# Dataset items
※ ※ ※

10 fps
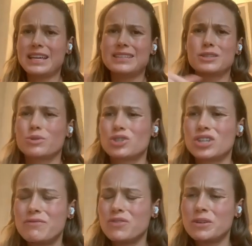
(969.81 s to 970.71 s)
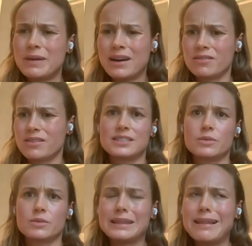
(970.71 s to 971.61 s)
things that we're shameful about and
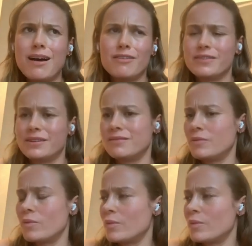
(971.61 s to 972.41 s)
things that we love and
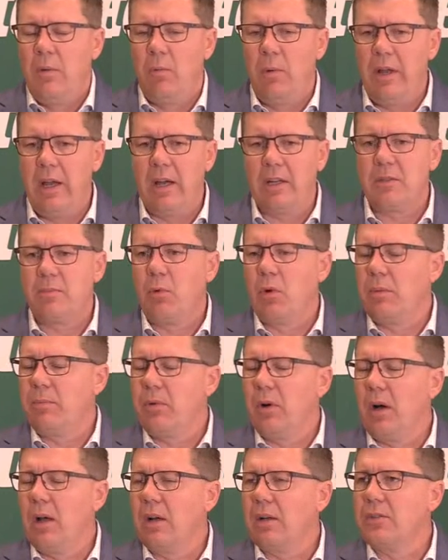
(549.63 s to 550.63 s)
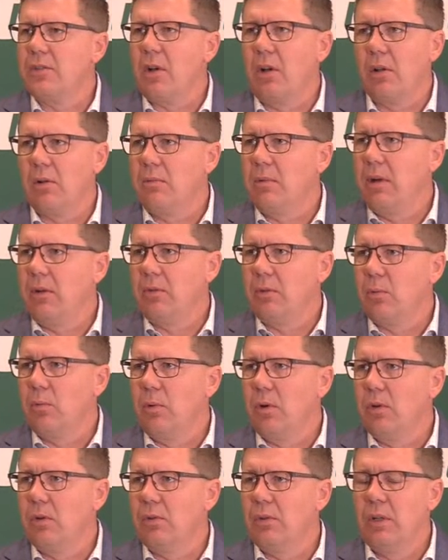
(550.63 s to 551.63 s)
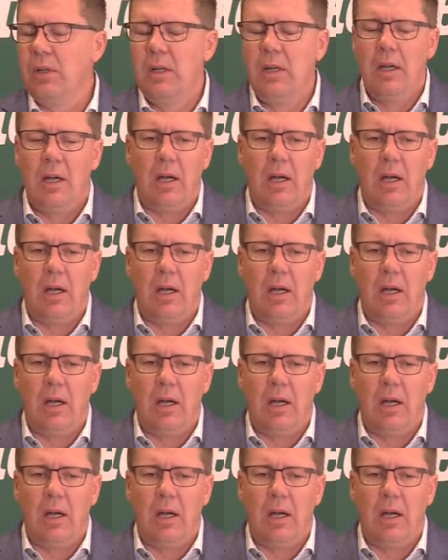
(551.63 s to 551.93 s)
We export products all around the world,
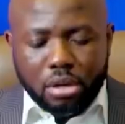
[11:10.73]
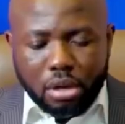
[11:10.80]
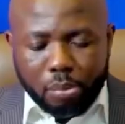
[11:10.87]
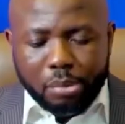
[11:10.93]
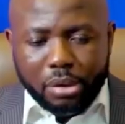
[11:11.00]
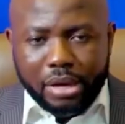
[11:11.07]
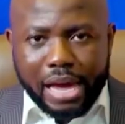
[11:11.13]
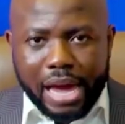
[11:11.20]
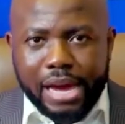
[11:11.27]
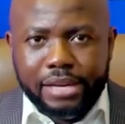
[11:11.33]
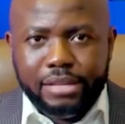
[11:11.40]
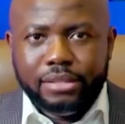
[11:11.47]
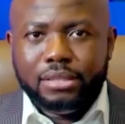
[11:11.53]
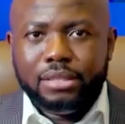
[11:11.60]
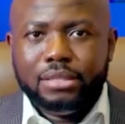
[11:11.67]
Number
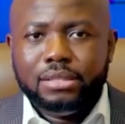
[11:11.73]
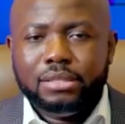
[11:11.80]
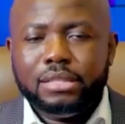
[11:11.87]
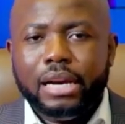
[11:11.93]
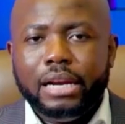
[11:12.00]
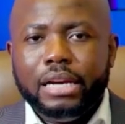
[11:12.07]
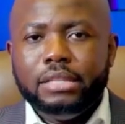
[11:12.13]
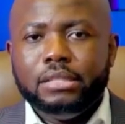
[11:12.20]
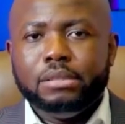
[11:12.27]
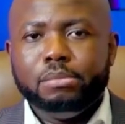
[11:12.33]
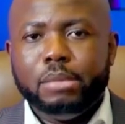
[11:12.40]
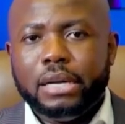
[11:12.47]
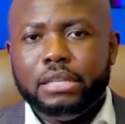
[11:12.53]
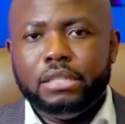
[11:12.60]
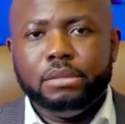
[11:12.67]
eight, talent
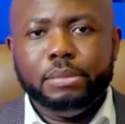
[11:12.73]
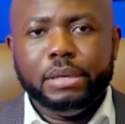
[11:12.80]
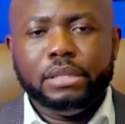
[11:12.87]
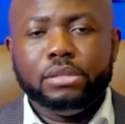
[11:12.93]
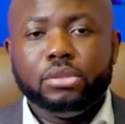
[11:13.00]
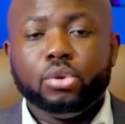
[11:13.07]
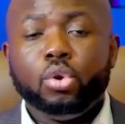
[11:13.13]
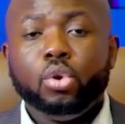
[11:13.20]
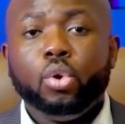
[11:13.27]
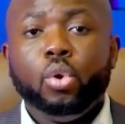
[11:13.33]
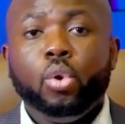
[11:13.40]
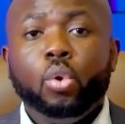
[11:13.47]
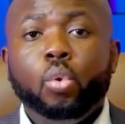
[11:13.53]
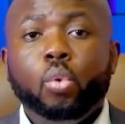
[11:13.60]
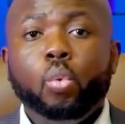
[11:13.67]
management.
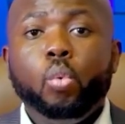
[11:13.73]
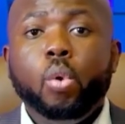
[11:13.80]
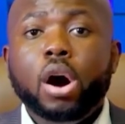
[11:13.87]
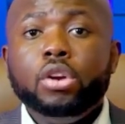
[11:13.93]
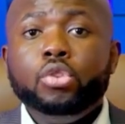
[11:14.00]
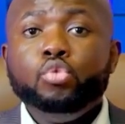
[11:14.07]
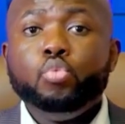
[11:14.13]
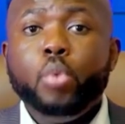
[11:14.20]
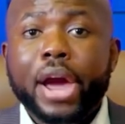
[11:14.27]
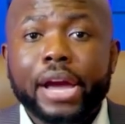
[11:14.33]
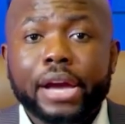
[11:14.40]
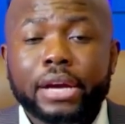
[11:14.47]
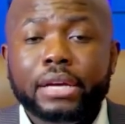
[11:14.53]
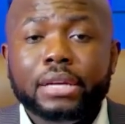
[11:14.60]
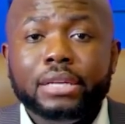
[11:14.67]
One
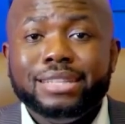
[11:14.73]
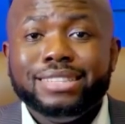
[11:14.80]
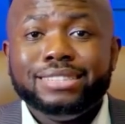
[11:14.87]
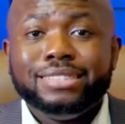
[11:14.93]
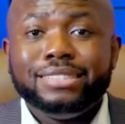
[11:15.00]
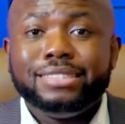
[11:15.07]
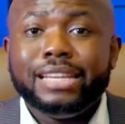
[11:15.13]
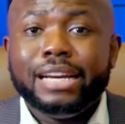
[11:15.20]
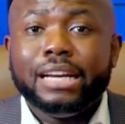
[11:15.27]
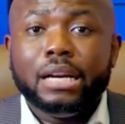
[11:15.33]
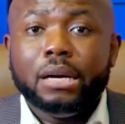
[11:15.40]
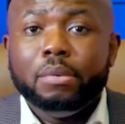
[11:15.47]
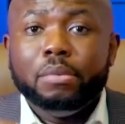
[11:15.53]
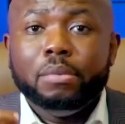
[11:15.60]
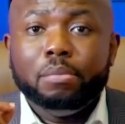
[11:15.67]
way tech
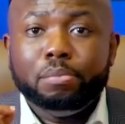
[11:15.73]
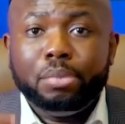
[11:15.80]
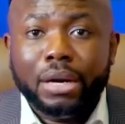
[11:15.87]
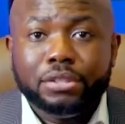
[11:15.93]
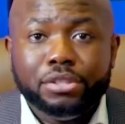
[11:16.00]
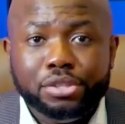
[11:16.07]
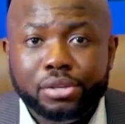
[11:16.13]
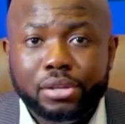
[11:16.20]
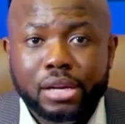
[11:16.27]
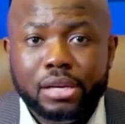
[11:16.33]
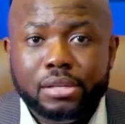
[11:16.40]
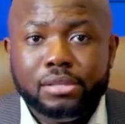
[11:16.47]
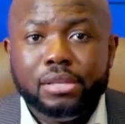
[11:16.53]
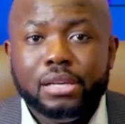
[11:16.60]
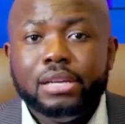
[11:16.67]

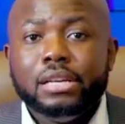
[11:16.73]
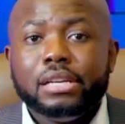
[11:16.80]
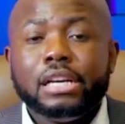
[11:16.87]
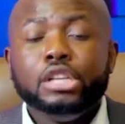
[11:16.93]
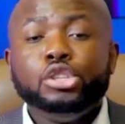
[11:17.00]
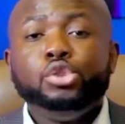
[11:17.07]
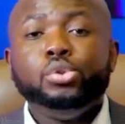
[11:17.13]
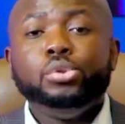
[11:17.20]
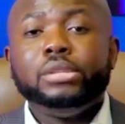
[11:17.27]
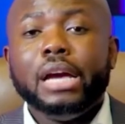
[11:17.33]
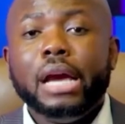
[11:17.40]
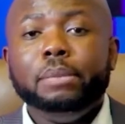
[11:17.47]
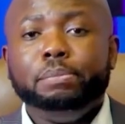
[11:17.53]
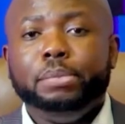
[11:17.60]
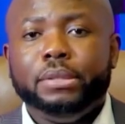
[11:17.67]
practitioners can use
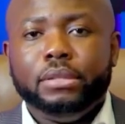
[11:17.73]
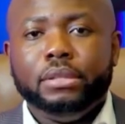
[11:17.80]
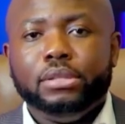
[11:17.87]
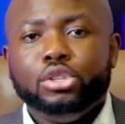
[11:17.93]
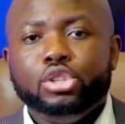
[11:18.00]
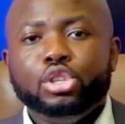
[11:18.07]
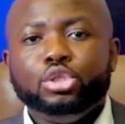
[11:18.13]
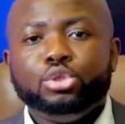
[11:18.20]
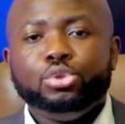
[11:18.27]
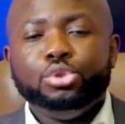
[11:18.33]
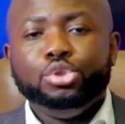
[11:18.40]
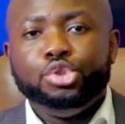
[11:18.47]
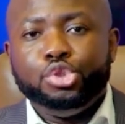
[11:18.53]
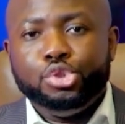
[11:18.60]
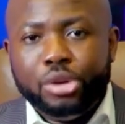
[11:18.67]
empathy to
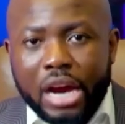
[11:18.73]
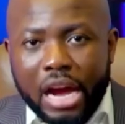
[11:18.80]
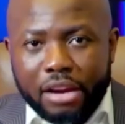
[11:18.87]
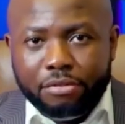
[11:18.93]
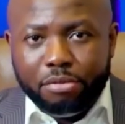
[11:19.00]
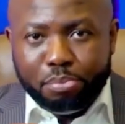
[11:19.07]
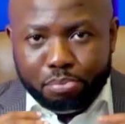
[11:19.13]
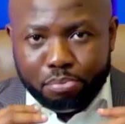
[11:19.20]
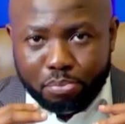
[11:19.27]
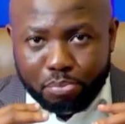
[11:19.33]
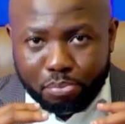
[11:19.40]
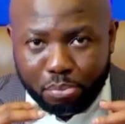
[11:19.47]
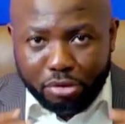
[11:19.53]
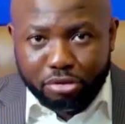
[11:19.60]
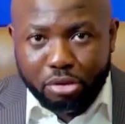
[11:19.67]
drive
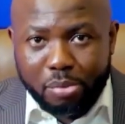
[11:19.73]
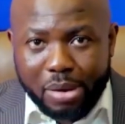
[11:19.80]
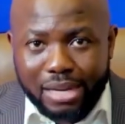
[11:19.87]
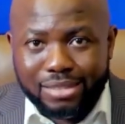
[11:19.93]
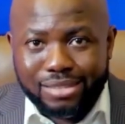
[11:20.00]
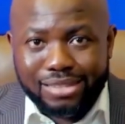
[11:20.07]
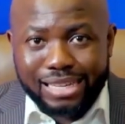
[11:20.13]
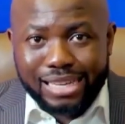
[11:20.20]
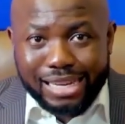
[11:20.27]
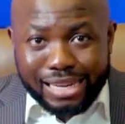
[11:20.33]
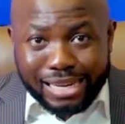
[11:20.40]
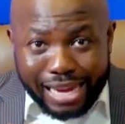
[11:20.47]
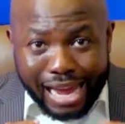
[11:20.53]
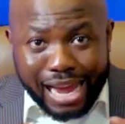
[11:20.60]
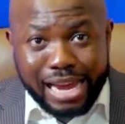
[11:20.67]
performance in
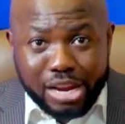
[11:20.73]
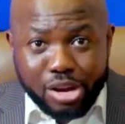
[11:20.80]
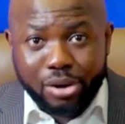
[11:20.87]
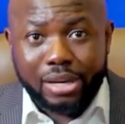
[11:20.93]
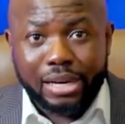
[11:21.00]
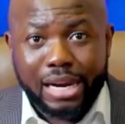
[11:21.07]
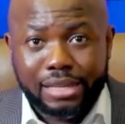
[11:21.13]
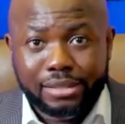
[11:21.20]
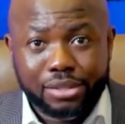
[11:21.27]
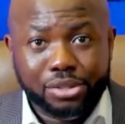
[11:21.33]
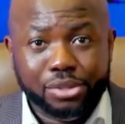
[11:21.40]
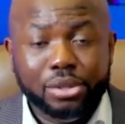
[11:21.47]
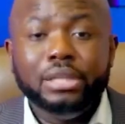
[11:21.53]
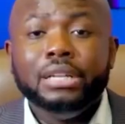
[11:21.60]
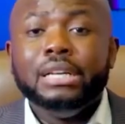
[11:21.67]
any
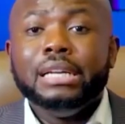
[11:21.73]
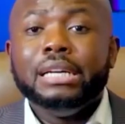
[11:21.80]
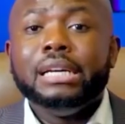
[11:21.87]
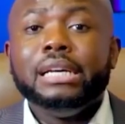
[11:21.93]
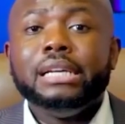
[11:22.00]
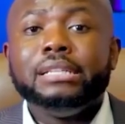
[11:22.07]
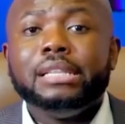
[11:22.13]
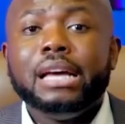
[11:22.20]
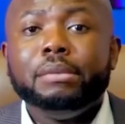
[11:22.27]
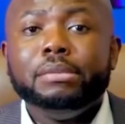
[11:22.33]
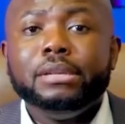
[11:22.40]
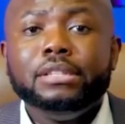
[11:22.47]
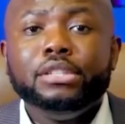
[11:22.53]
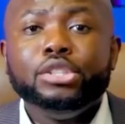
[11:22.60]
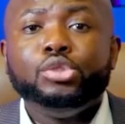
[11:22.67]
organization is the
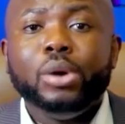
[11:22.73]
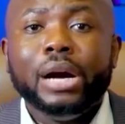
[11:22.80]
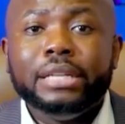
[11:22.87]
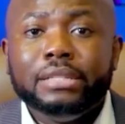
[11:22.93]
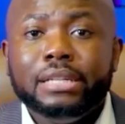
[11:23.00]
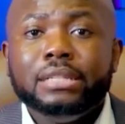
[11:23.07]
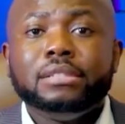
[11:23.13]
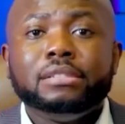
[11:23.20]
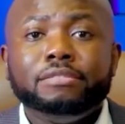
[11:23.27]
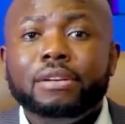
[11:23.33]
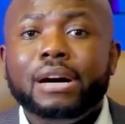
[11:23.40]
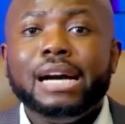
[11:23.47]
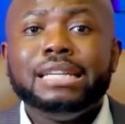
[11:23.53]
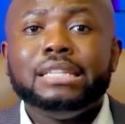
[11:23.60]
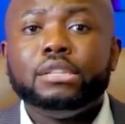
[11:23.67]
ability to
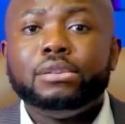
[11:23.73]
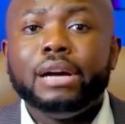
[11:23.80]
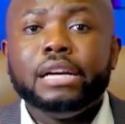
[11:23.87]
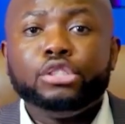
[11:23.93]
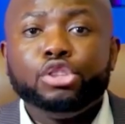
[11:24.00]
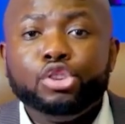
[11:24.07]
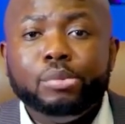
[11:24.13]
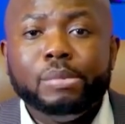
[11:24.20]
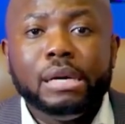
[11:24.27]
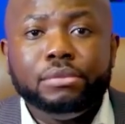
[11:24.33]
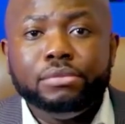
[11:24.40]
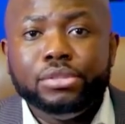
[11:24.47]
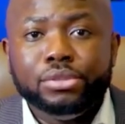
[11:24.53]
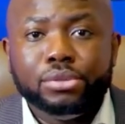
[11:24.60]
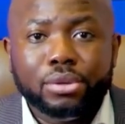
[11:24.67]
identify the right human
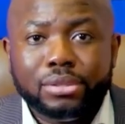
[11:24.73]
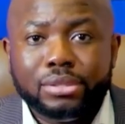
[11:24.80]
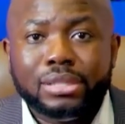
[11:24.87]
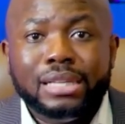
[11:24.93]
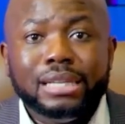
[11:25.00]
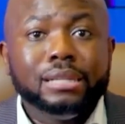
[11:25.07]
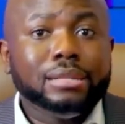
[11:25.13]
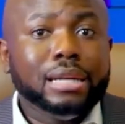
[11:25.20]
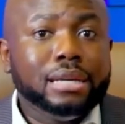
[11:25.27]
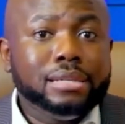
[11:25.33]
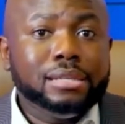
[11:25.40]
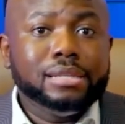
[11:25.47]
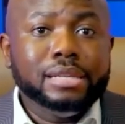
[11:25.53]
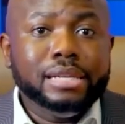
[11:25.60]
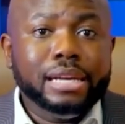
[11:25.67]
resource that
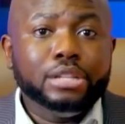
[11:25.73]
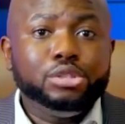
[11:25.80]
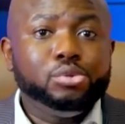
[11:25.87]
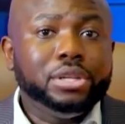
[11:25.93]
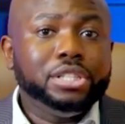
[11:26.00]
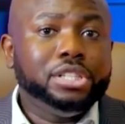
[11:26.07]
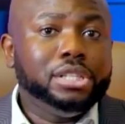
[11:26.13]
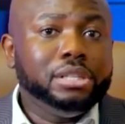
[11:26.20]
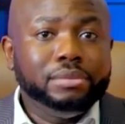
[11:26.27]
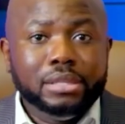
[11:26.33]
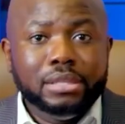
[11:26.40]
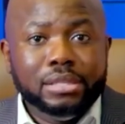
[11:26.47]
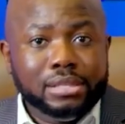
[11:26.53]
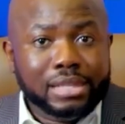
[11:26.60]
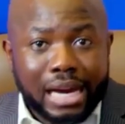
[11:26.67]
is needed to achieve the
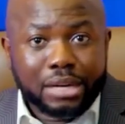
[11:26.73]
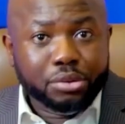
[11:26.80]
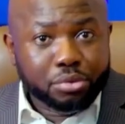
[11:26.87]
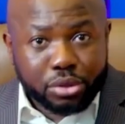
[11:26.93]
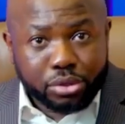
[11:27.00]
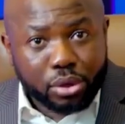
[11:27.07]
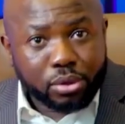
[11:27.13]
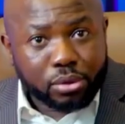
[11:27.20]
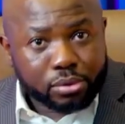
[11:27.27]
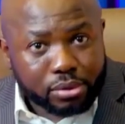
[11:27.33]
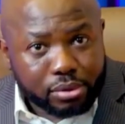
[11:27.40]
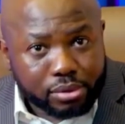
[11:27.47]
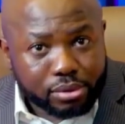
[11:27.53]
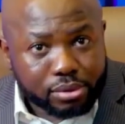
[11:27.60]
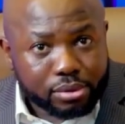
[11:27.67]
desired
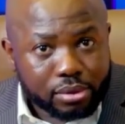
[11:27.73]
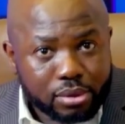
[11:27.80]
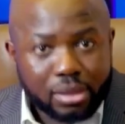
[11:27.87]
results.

※ ※ ※

# REQUIRED ACTION
Copy the records exactly as they appear, leaving every picture out.

# SOLUTION TO THIS PROBLEM
10 fps
(969.81 s to 970.71 s)
(970.71 s to 971.61 s)
things that we're shameful about and
(971.61 s to 972.41 s)
things that we love and
(549.63 s to 550.63 s)
(550.63 s to 551.63 s)
(551.63 s to 551.93 s)
We export products all around the world,
[11:10.73]
[11:10.80]
[11:10.87]
[11:10.93]
[11:11.00]
[11:11.07]
[11:11.13]
[11:11.20]
[11:11.27]
[11:11.33]
[11:11.40]
[11:11.47]
[11:11.53]
[11:11.60]
[11:11.67]
Number
[11:11.73]
[11:11.80]
[11:11.87]
[11:11.93]
[11:12.00]
[11:12.07]
[11:12.13]
[11:12.20]
[11:12.27]
[11:12.33]
[11:12.40]
[11:12.47]
[11:12.53]
[11:12.60]
[11:12.67]
eight, talent
[11:12.73]
[11:12.80]
[11:12.87]
[11:12.93]
[11:13.00]
[11:13.07]
[11:13.13]
[11:13.20]
[11:13.27]
[11:13.33]
[11:13.40]
[11:13.47]
[11:13.53]
[11:13.60]
[11:13.67]
management.
[11:13.73]
[11:13.80]
[11:13.87]
[11:13.93]
[11:14.00]
[11:14.07]
[11:14.13]
[11:14.20]
[11:14.27]
[11:14.33]
[11:14.40]
[11:14.47]
[11:14.53]
[11:14.60]
[11:14.67]
One
[11:14.73]
[11:14.80]
[11:14.87]
[11:14.93]
[11:15.00]
[11:15.07]
[11:15.13]
[11:15.20]
[11:15.27]
[11:15.33]
[11:15.40]
[11:15.47]
[11:15.53]
[11:15.60]
[11:15.67]
way tech
[11:15.73]
[11:15.80]
[11:15.87]
[11:15.93]
[11:16.00]
[11:16.07]
[11:16.13]
[11:16.20]
[11:16.27]
[11:16.33]
[11:16.40]
[11:16.47]
[11:16.53]
[11:16.60]
[11:16.67]

[11:16.73]
[11:16.80]
[11:16.87]
[11:16.93]
[11:17.00]
[11:17.07]
[11:17.13]
[11:17.20]
[11:17.27]
[11:17.33]
[11:17.40]
[11:17.47]
[11:17.53]
[11:17.60]
[11:17.67]
practitioners can use
[11:17.73]
[11:17.80]
[11:17.87]
[11:17.93]
[11:18.00]
[11:18.07]
[11:18.13]
[11:18.20]
[11:18.27]
[11:18.33]
[11:18.40]
[11:18.47]
[11:18.53]
[11:18.60]
[11:18.67]
empathy to
[11:18.73]
[11:18.80]
[11:18.87]
[11:18.93]
[11:19.00]
[11:19.07]
[11:19.13]
[11:19.20]
[11:19.27]
[11:19.33]
[11:19.40]
[11:19.47]
[11:19.53]
[11:19.60]
[11:19.67]
drive
[11:19.73]
[11:19.80]
[11:19.87]
[11:19.93]
[11:20.00]
[11:20.07]
[11:20.13]
[11:20.20]
[11:20.27]
[11:20.33]
[11:20.40]
[11:20.47]
[11:20.53]
[11:20.60]
[11:20.67]
performance in
[11:20.73]
[11:20.80]
[11:20.87]
[11:20.93]
[11:21.00]
[11:21.07]
[11:21.13]
[11:21.20]
[11:21.27]
[11:21.33]
[11:21.40]
[11:21.47]
[11:21.53]
[11:21.60]
[11:21.67]
any
[11:21.73]
[11:21.80]
[11:21.87]
[11:21.93]
[11:22.00]
[11:22.07]
[11:22.13]
[11:22.20]
[11:22.27]
[11:22.33]
[11:22.40]
[11:22.47]
[11:22.53]
[11:22.60]
[11:22.67]
organization is the
[11:22.73]
[11:22.80]
[11:22.87]
[11:22.93]
[11:23.00]
[11:23.07]
[11:23.13]
[11:23.20]
[11:23.27]
[11:23.33]
[11:23.40]
[11:23.47]
[11:23.53]
[11:23.60]
[11:23.67]
ability to
[11:23.73]
[11:23.80]
[11:23.87]
[11:23.93]
[11:24.00]
[11:24.07]
[11:24.13]
[11:24.20]
[11:24.27]
[11:24.33]
[11:24.40]
[11:24.47]
[11:24.53]
[11:24.60]
[11:24.67]
identify the right human
[11:24.73]
[11:24.80]
[11:24.87]
[11:24.93]
[11:25.00]
[11:25.07]
[11:25.13]
[11:25.20]
[11:25.27]
[11:25.33]
[11:25.40]
[11:25.47]
[11:25.53]
[11:25.60]
[11:25.67]
resource that
[11:25.73]
[11:25.80]
[11:25.87]
[11:25.93]
[11:26.00]
[11:26.07]
[11:26.13]
[11:26.20]
[11:26.27]
[11:26.33]
[11:26.40]
[11:26.47]
[11:26.53]
[11:26.60]
[11:26.67]
is needed to achieve the
[11:26.73]
[11:26.80]
[11:26.87]
[11:26.93]
[11:27.00]
[11:27.07]
[11:27.13]
[11:27.20]
[11:27.27]
[11:27.33]
[11:27.40]
[11:27.47]
[11:27.53]
[11:27.60]
[11:27.67]
desired
[11:27.73]
[11:27.80]
[11:27.87]
results.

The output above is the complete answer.